- Filename extension: .woff; .woff2;
- Internet media type: font/woff; font/woff2; application/font-woff (deprecated);
- Magic number: 77 4F 46 46 ("wOFF" in ASCII); 77 4F 46 32 ("wOF2" in ASCII);
- Developed by: W3C
- Type of format: Font file
- Container for: SFNT fonts
- Website: w3.org/TR/WOFF/; w3.org/TR/WOFF2/;

= Web Open Font Format =

File format for fonts in web pages

The Web Open Font Format (WOFF) is a font format for use in web pages.
WOFF files are OpenType or TrueType fonts, with format-specific compression applied and additional XML metadata added.
The two primary goals are first to distinguish font files intended for use as web fonts from fonts files intended for use in desktop applications via local installation, and second to reduce web font latency when fonts are transferred from a server to a client over a network connection.

== Standardization ==

The first draft of WOFF 1 was published in 2009 by Jonathan Kew, Tal Leming, and Erik van Blokland, with reference conversion code written by Jonathan Kew.

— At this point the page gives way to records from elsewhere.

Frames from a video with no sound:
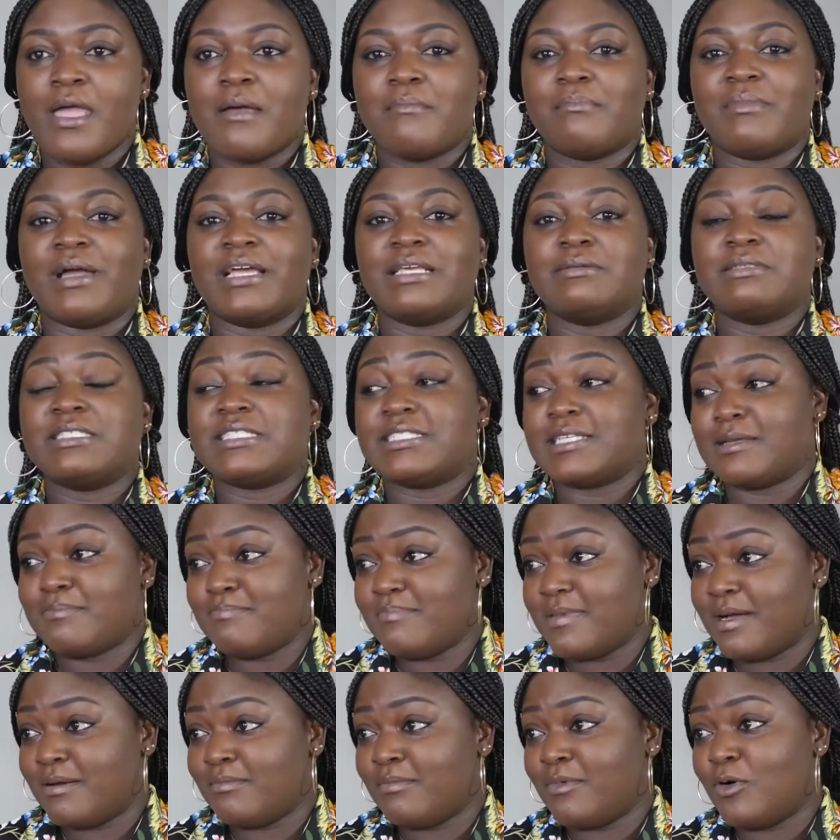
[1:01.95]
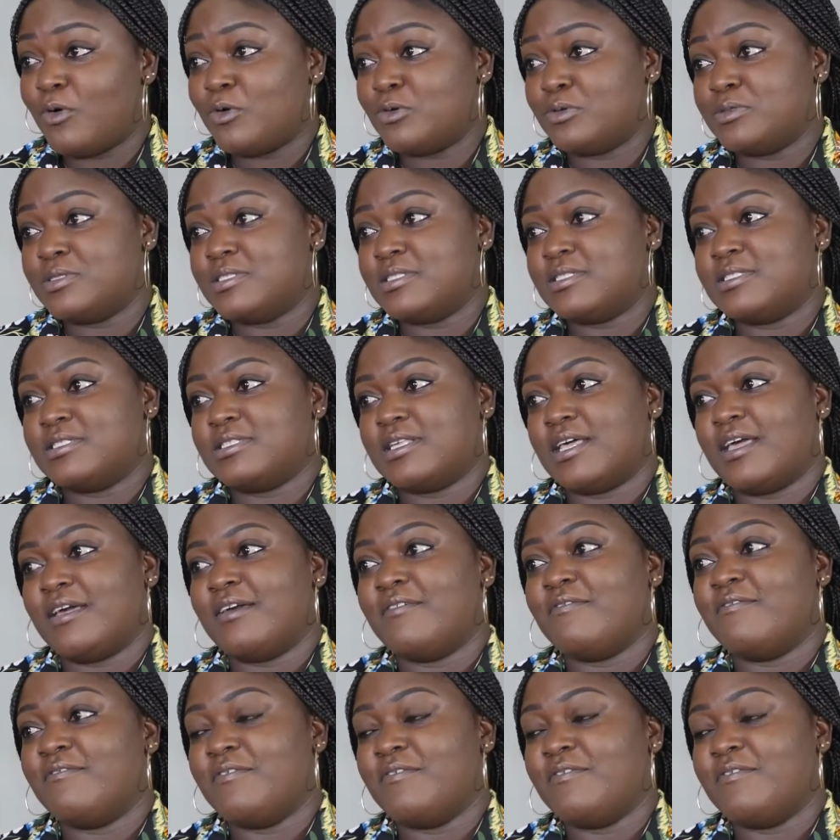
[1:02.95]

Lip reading: My stepmom owned a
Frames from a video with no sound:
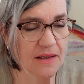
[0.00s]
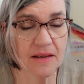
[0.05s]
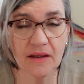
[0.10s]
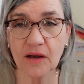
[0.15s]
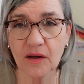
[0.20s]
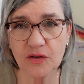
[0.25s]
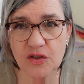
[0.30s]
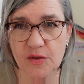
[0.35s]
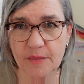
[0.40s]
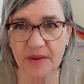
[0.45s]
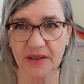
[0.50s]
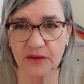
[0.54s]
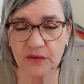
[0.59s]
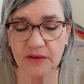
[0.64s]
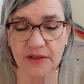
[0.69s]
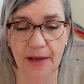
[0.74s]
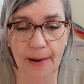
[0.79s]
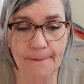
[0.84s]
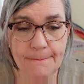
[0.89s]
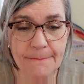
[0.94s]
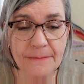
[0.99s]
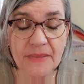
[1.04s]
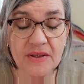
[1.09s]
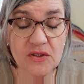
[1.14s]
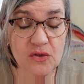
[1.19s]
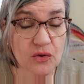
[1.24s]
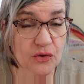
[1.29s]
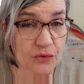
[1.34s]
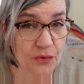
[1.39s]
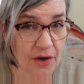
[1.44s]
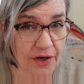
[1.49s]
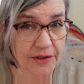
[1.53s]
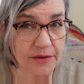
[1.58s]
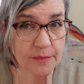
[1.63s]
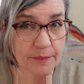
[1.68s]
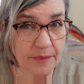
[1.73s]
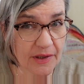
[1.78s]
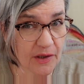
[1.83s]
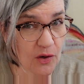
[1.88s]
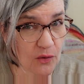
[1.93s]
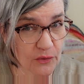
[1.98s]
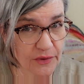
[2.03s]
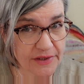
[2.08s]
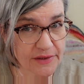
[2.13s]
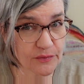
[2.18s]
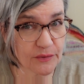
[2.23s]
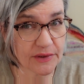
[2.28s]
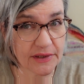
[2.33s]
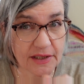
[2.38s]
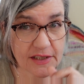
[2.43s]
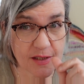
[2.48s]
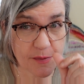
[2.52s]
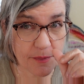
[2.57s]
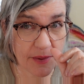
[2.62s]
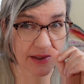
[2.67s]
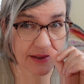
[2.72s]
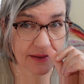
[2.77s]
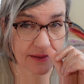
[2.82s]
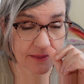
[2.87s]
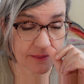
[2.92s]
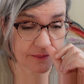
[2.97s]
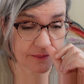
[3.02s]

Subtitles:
can't speak today. So right below it when I spin.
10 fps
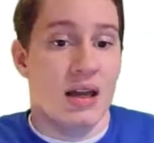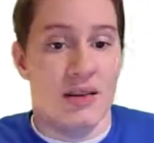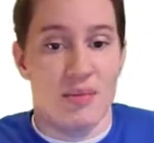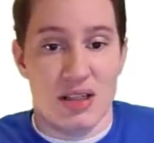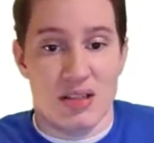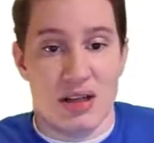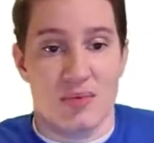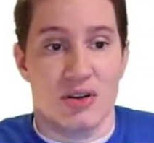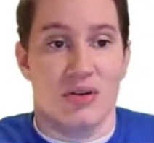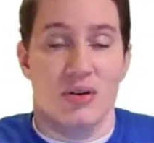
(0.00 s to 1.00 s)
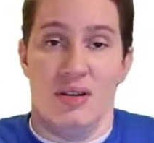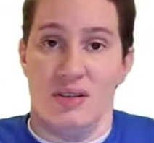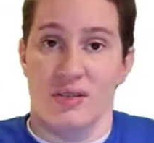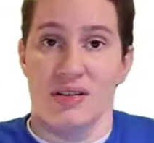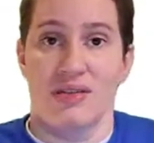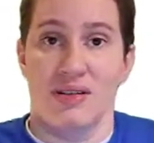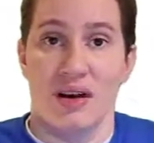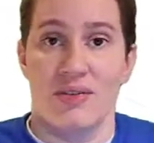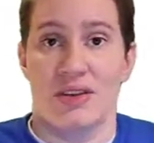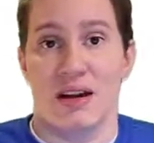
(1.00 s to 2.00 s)
In the meantime, though, this is
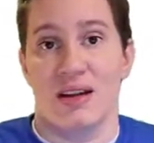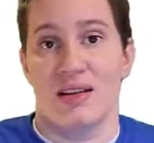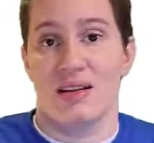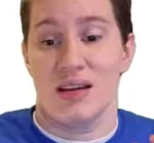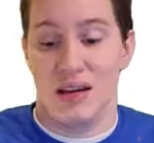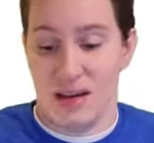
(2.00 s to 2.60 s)
law of sines.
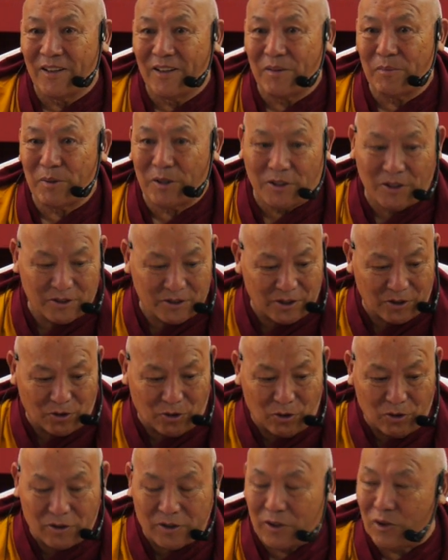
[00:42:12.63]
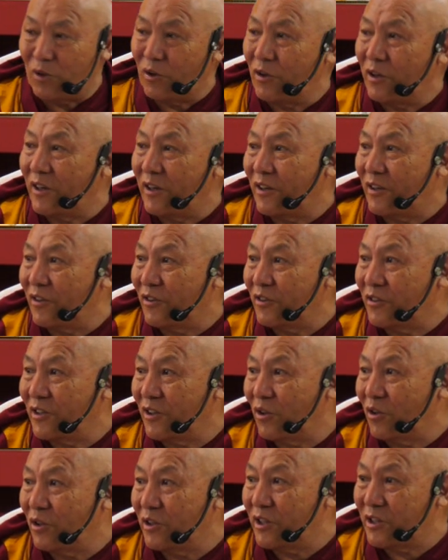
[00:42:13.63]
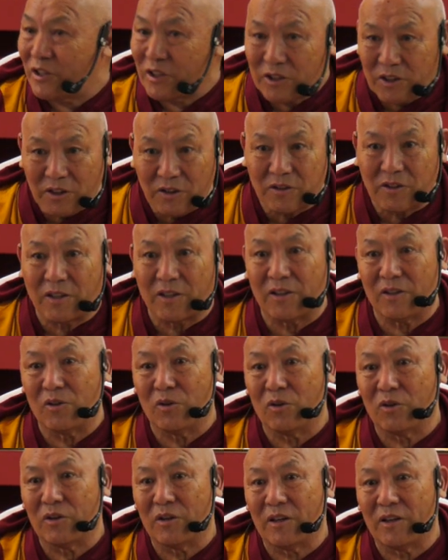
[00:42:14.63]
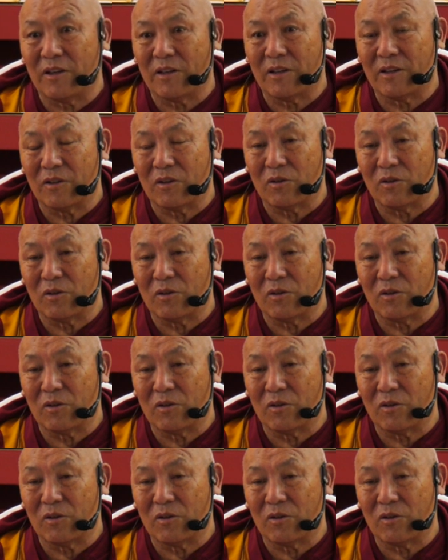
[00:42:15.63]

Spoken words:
But these are all recorded, you see, all the teachings are recorded,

Following the submission of WOFF to the World Wide Web Consortium (W3C) by the Mozilla Foundation, Opera Software and Microsoft in April 2010, the W3C commented that it expected WOFF to soon become the "single, interoperable [font] format" supported by all browsers. The W3C published WOFF as a working draft in July 2010. The final draft was published as a W3C Recommendation on 13 December 2012.

WOFF 2.0 significantly improved compression efficiency compared to WOFF 1.0, primarily through the introduction of Brotli, a new byte-level compression algorithm developed by Jyrki Alakuijala and Zoltan Szabadka. Brotli's effectiveness led to its widespread adoption, notably for HTTP content encoding. WOFF 2.0 was standardized as a W3C Recommendation in March 2018, with Google providing the reference implementation.

Each version of the format has received the backing of many type foundries.

== Specification ==

WOFF is a wrapper containing SFNT-based fonts (TrueType or OpenType) that have been compressed using a WOFF-specific encoding tool so they can be embedded in a Web page. WOFF Version 1 uses the widely available zlib compression (specifically, the compress2 function), typically resulting in a file size reduction for TrueType files of over 40%. Since OpenType CFF files (with PostScript glyph outlines) are already compressed, their reduction is typically smaller.

== Browser support ==

Major web browsers support WOFF:

- Firefox since version 3.6
- Google Chrome since version 6.0
- Internet Explorer since version 9
- Konqueror since KDE 4.4.1
- Microsoft Edge
- Opera since version 11.10 (Presto 2.7.81)
- Safari 5.1
- other WebKit-based browsers since WebKit build 528

WOFF 2.0 is supported in:

- Google Chrome (since version 36),
- Edge (since version 14),
- Opera (since version 26),
- Firefox (since version 35)
- Safari (since version 10).

Some browsers enforce a same-origin policy, preventing WOFF fonts from being used across different domains. This restriction is part of the CSS 3 Fonts module, where it applies to all font formats and can be overridden by the server providing the font.

Some servers may require the manual addition of WOFF's MIME type to serve the files correctly. Since February 2017, the proper MIME type is font/woff for WOFF 1.0 and font/woff2 for WOFF 2.0. Prior to February 2017, the standard MIME type for WOFF 1.0 was application/font-woff, and some applications may still use the old type, though it is now deprecated.